EXERCISE AIM: Please repeat exactly the lines from the one containing "[0:05.00-0:06.00]" through the last line of the records, both included, and nothing else, leaving out any pictures.

*** EXCERPTED RECORDS

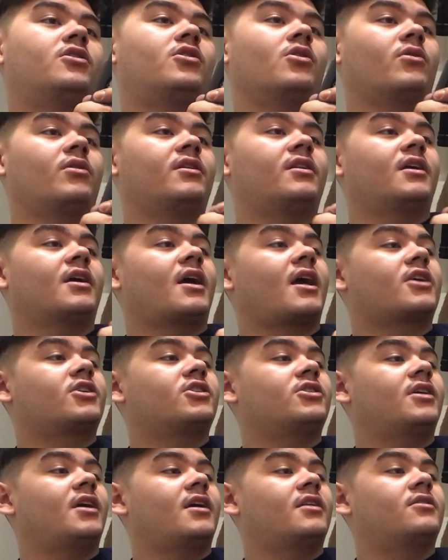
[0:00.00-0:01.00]
The only thing I
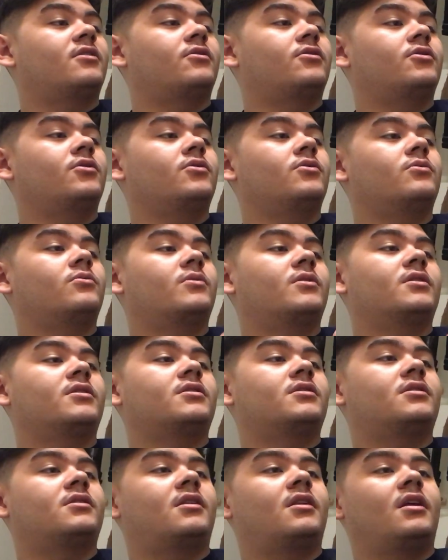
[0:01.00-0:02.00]
actually had to do
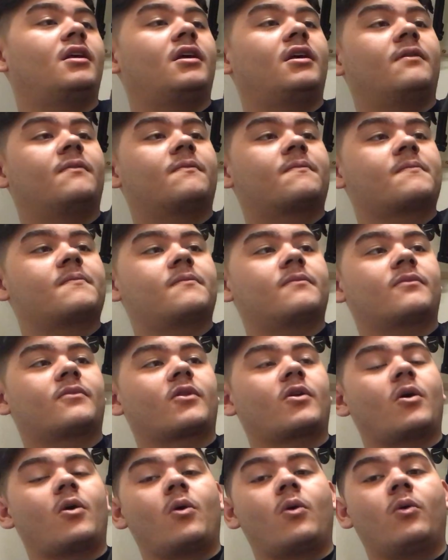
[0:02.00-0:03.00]
was the
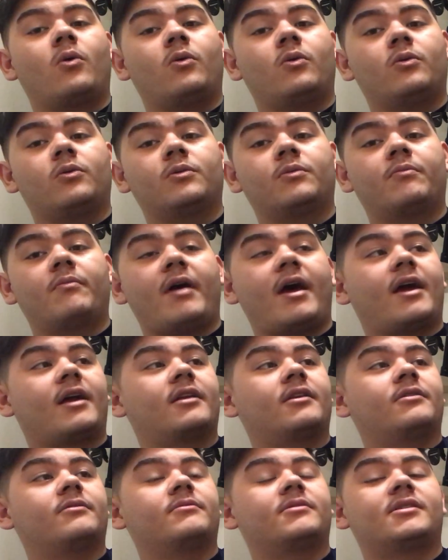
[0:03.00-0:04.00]
old
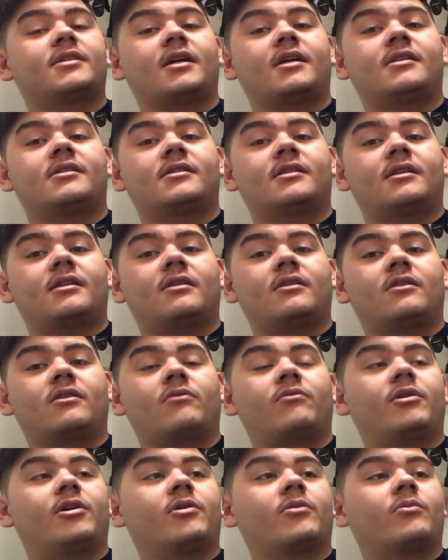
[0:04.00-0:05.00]
Magnum sights,
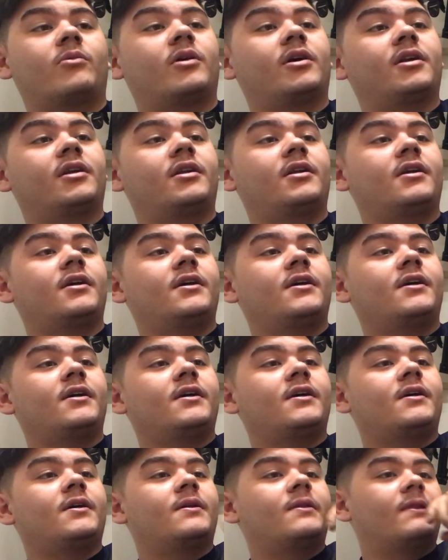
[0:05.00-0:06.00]
the rear one,
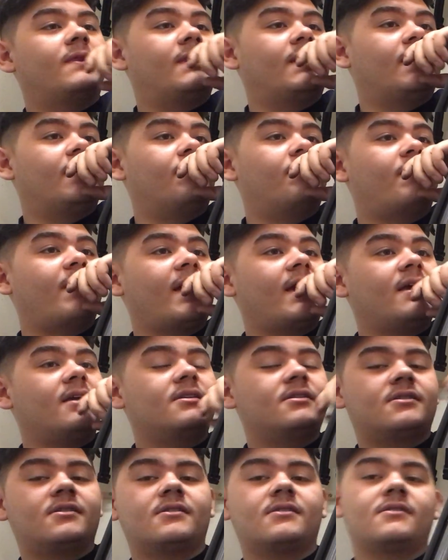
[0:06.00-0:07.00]
the
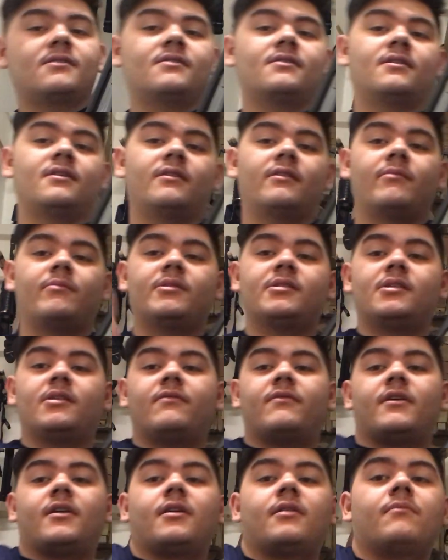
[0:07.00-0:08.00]
base. Let me see
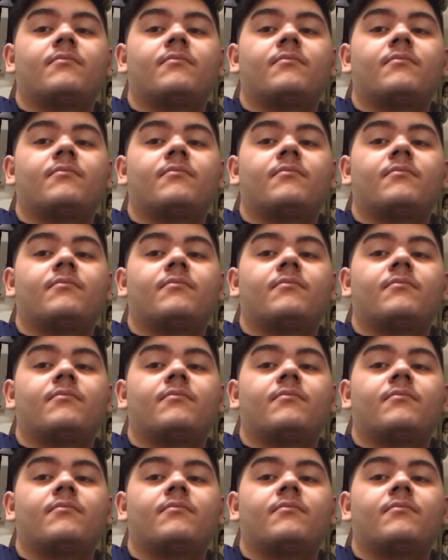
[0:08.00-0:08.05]
if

******

YOUR SOLUTION:
[0:05.00-0:06.00]
the rear one,
[0:06.00-0:07.00]
the
[0:07.00-0:08.00]
base. Let me see
[0:08.00-0:08.05]
if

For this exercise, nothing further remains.